Exercise material:
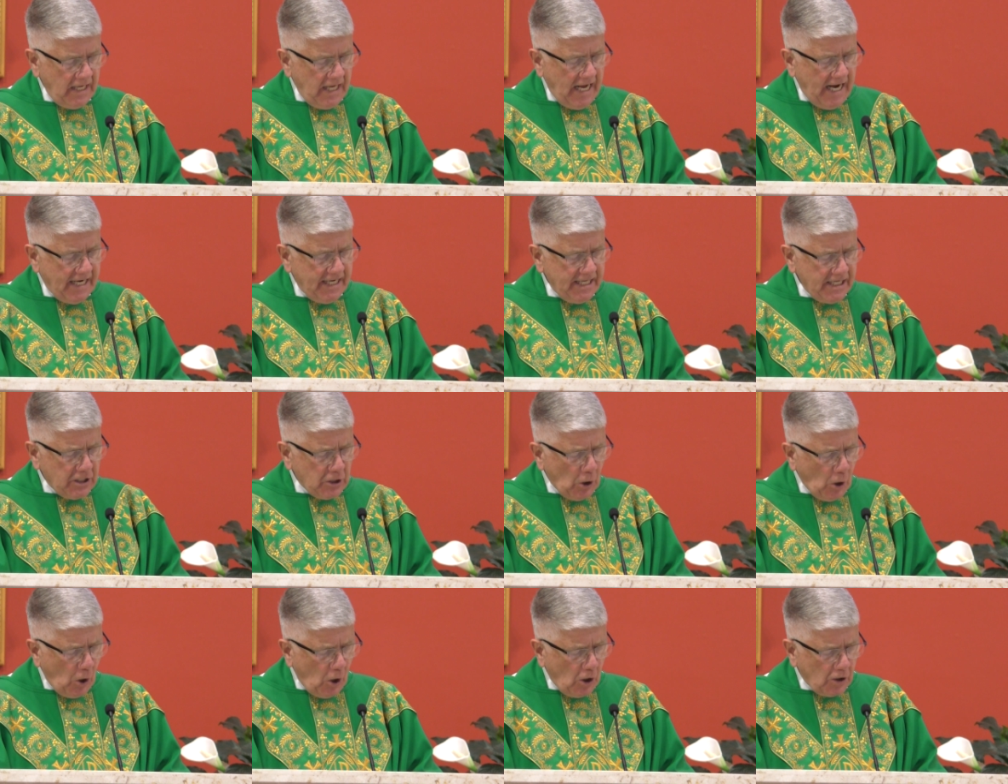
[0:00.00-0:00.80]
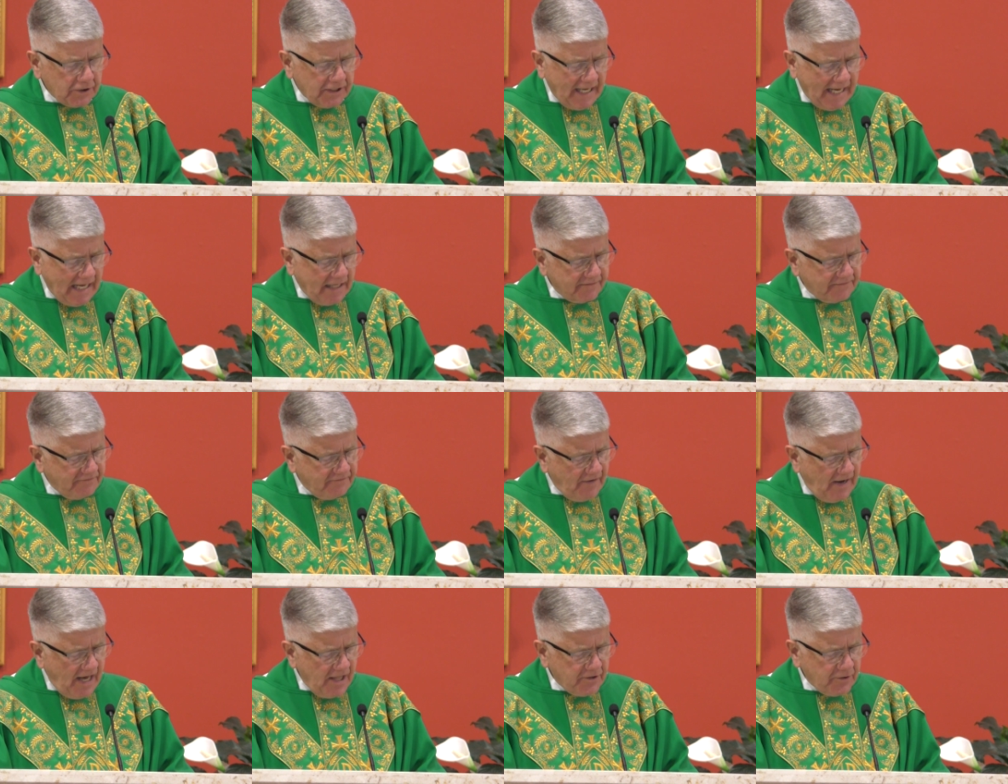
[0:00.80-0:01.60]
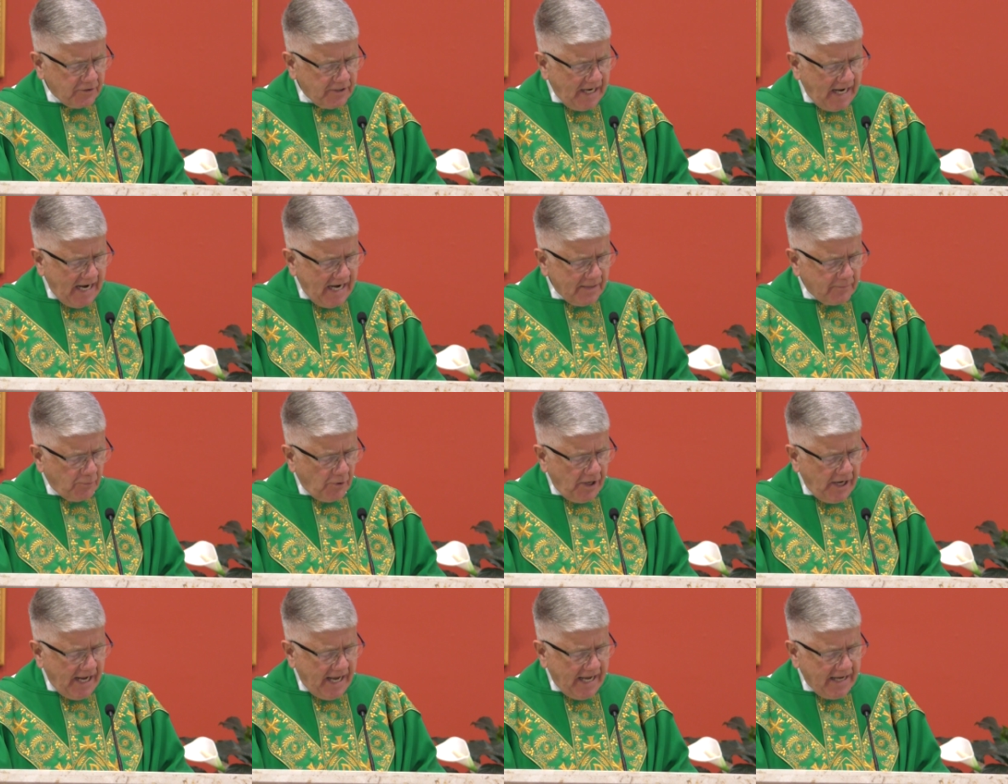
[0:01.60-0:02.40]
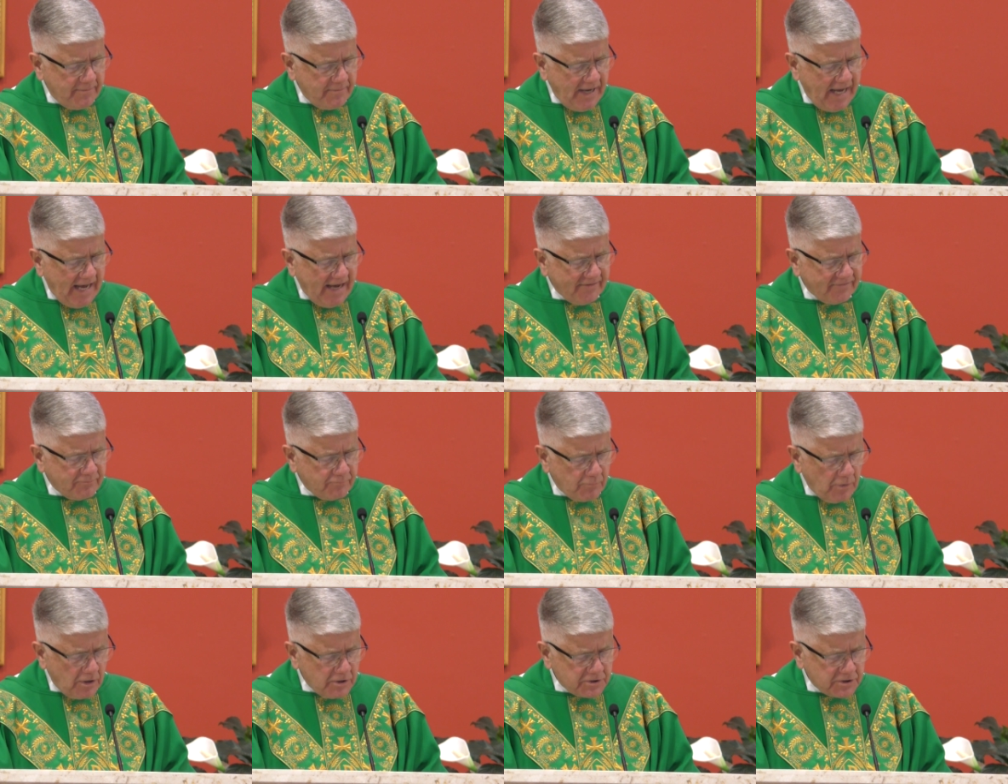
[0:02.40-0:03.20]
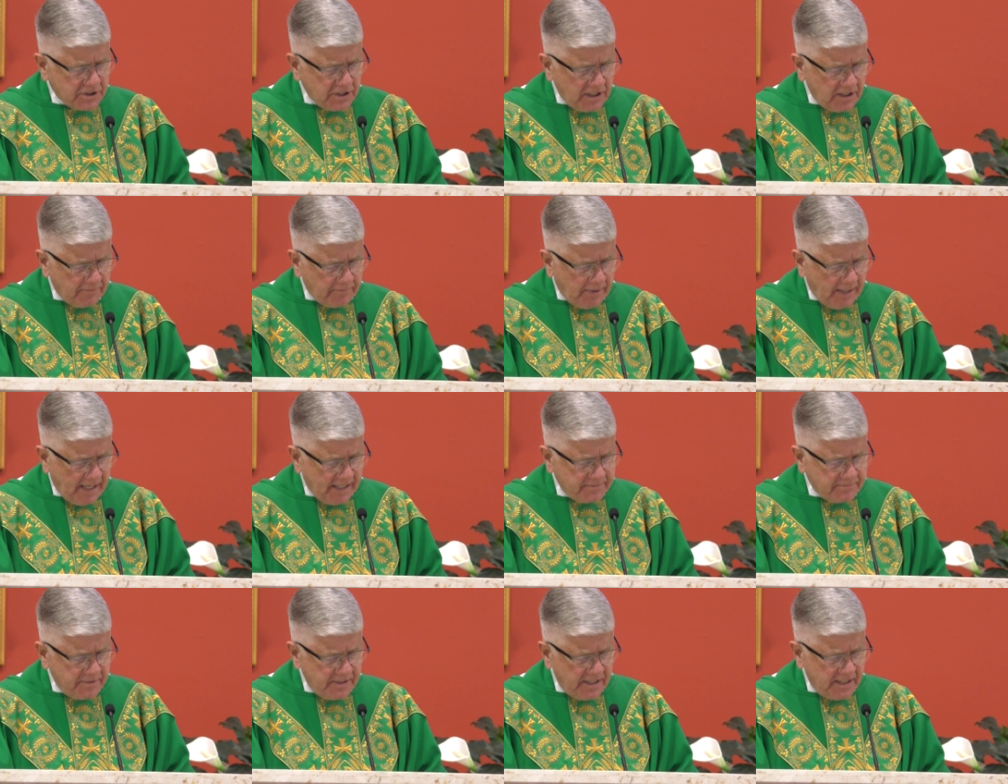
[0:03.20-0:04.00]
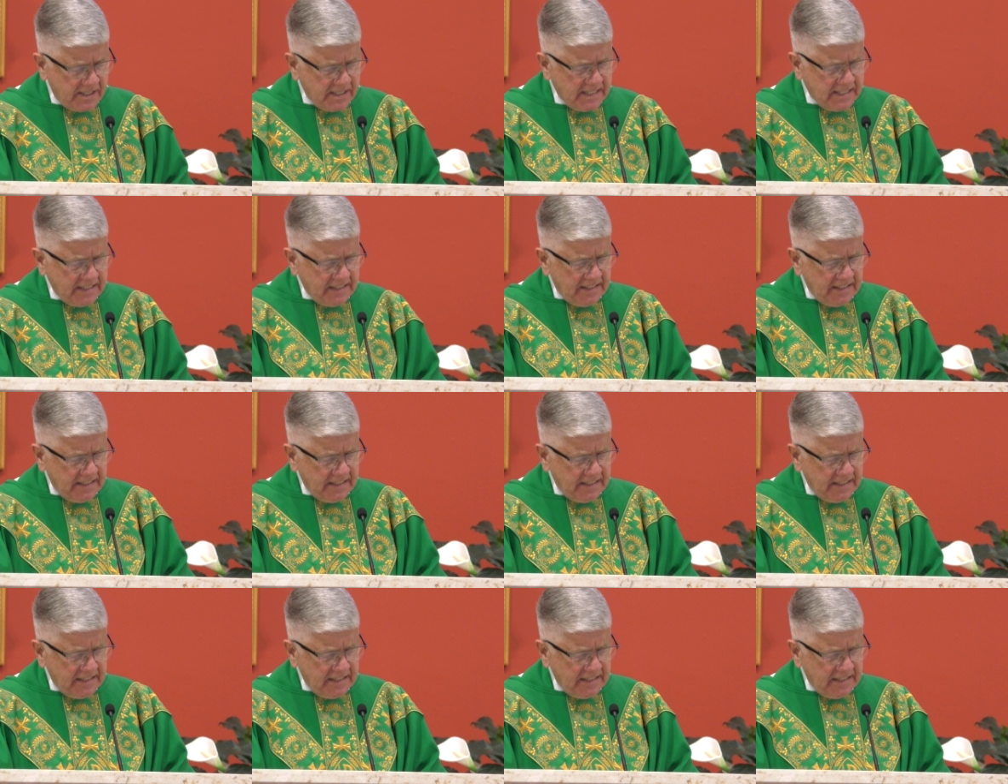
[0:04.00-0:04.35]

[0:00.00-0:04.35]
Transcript: And he called out, Father Abraham, have mercy upon me,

Aim of the exercise:
Return exactly the lines starting at the line with "[0:02.40-0:03.20]" and ending at the last line of the listing, both ends included; pictures are to be left out.

Final answer:
[0:02.40-0:03.20]
[0:03.20-0:04.00]
[0:04.00-0:04.35]

[0:00.00-0:04.35]
Transcript: And he called out, Father Abraham, have mercy upon me,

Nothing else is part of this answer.